Many factors affect the performance of a video server that uses interval caching: arrival rate of video requests; distribution of the video clips being requested; length of the video clips; admission control strategy; available cache size; and the nature, frequency, and duration of VCR operations. From a designer's viewpoint, it is important to understand how these parameters affect the performance of the system and interact with each other towards building an efficient and cost-effective system.

Most of the previous studies for interval caching have used simulation to investigate the impact of these parameters. However, simulations often require a lot of memory space and execution time. For instance, it takes nearly 7–8 h for a single simulation to complete on a Sun Ultra-10 workstation, and a full-factorial experiment would take longer. Further, simulations of large server configurations may be even infeasible due to inadequate memory/storage resources.

Analytical models, on the other hand, are a convenient way of studying system performance under a variety of parameters. However, a multimedia server is a very complex system with numerous interactions between different system parameters, which makes it difficult to model its behavior mathematically. The primary contribution of this paper is the development of a comprehensive mathematical model, which accurately quantifies the performance of an interactive video server employing an interval caching policy. Various representative workload parameters are considered in the model to represent characteristics of interactive servers employing interval caching. Especially, user interactivity is modeled by a six-state Markov process to realistically capture various user interactions such as playback, fast-forward, rewind, pause, jump-forward, and jump-backward. To our best knowledge, we are the first to develop a mathematical model that quantifies the performance of an interactive video server employing an interval caching policy.

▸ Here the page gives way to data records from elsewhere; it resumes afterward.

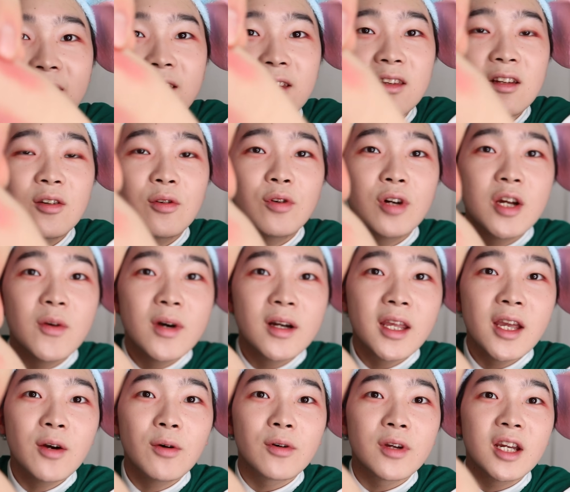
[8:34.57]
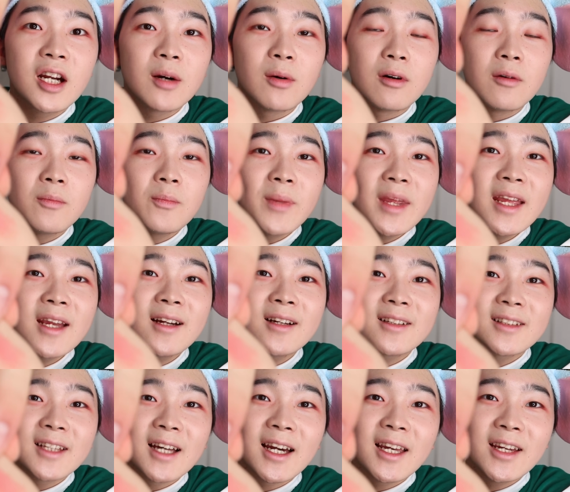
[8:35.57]
なんかこれは結構いいかも。
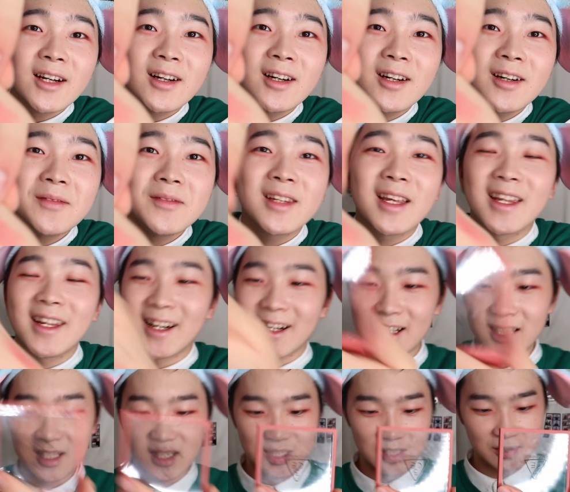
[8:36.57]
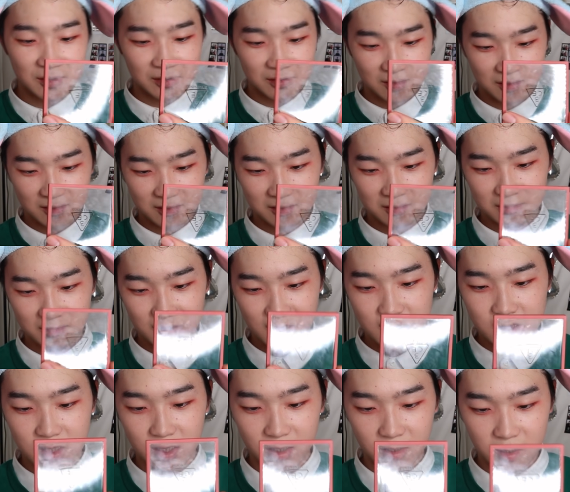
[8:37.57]
ピンクだよみたいな感じのや
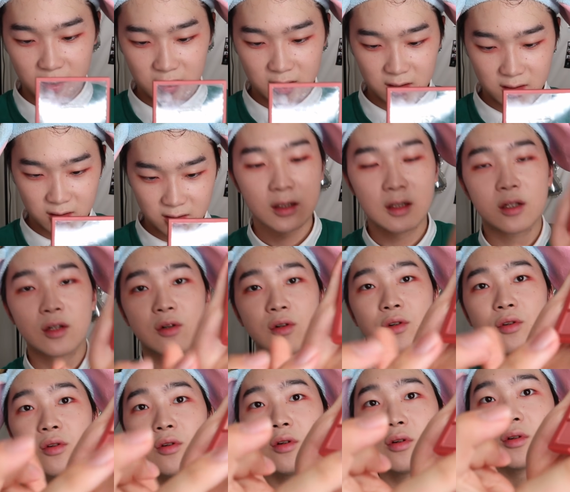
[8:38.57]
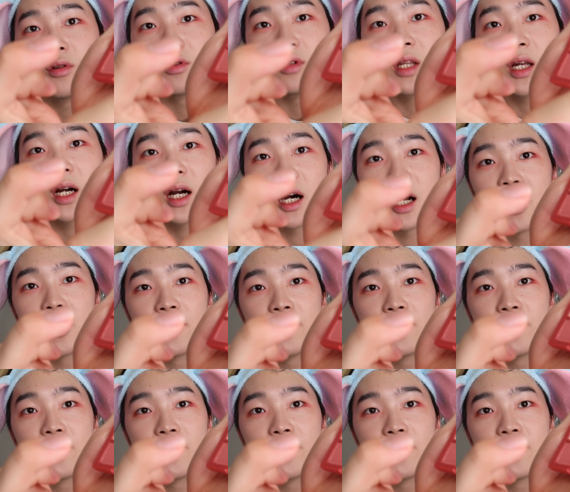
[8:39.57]
つだ。このなんか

Because interval caching improves server performance by serving a certain number of streams from the cache, the primary objective of the model is to compute the average number of streams that can be supported from the cache with different VCR interactions or a combination of interactions. The model is developed using the concept of flow balance (more specifically Little's Law)—under steady state, the average number of streams in the cache is equal to the arrival rate of streams to the cache multiplied by the average service time in the cache. The model considers new streams as well as streams resuming after a VCR operation, to estimate the arrival rate to the cache and its service time using other system and workload parameters. The model can be applied for various types of video servers by plugging in different values for the parameters. Specifically, it is general enough to capture the performance of servers with different movie lengths. The model has been extensively validated through simulation, and is shown to be accurate over a spectrum of system and workload parameters. The applicability of the analytical tool in understanding the performance and design of an interactive VOD server is summarized as follows:

• The model can be used to implement a statistical admission control policy that can regulate new service requests to preserve the QoS of in-service requests, while maximizing server throughput.

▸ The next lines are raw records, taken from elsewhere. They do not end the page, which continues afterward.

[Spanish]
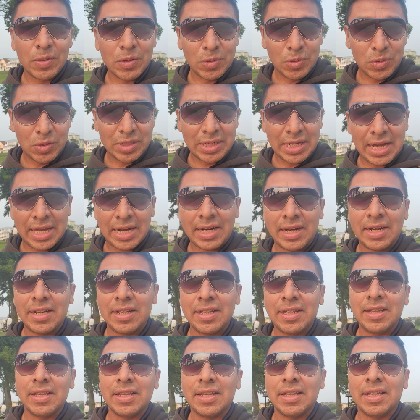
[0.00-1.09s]
juzgar
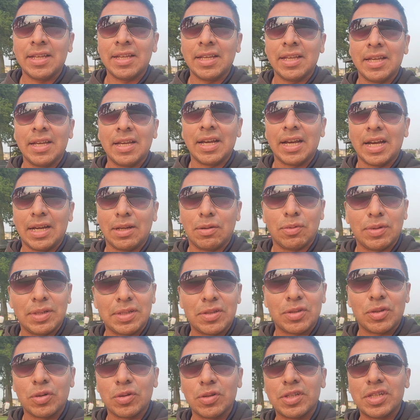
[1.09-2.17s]
a
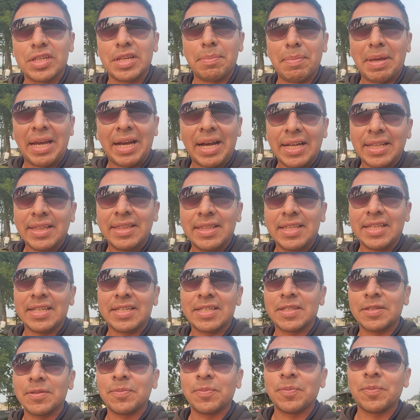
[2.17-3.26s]
nuestros
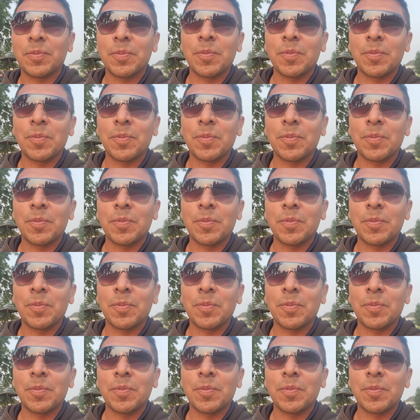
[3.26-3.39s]
semejantes?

• The degradation in throughput due to user interactivity (compared to a server which allows only playback) is quantified. Specifically, our integrated model lets us directly plug in the relative probabilities of a wide range of VCR operations to get the number of streams that will be serviced from the cache.

• The impact of arrival rate of client requests, length of the video clips, skewness of request pattern, and cache size on the throughput has been studied for different user interactivity parameters.

The rest of this paper is organized as follows: Section 2 explains interval caching and the video server system. Derivation of the mathematical model and its validation are presented in Section 3. Use of the model as a design tool is described in Section 4 with different examples. Finally, Section 5 concludes with a summary of results and identifies directions for future research.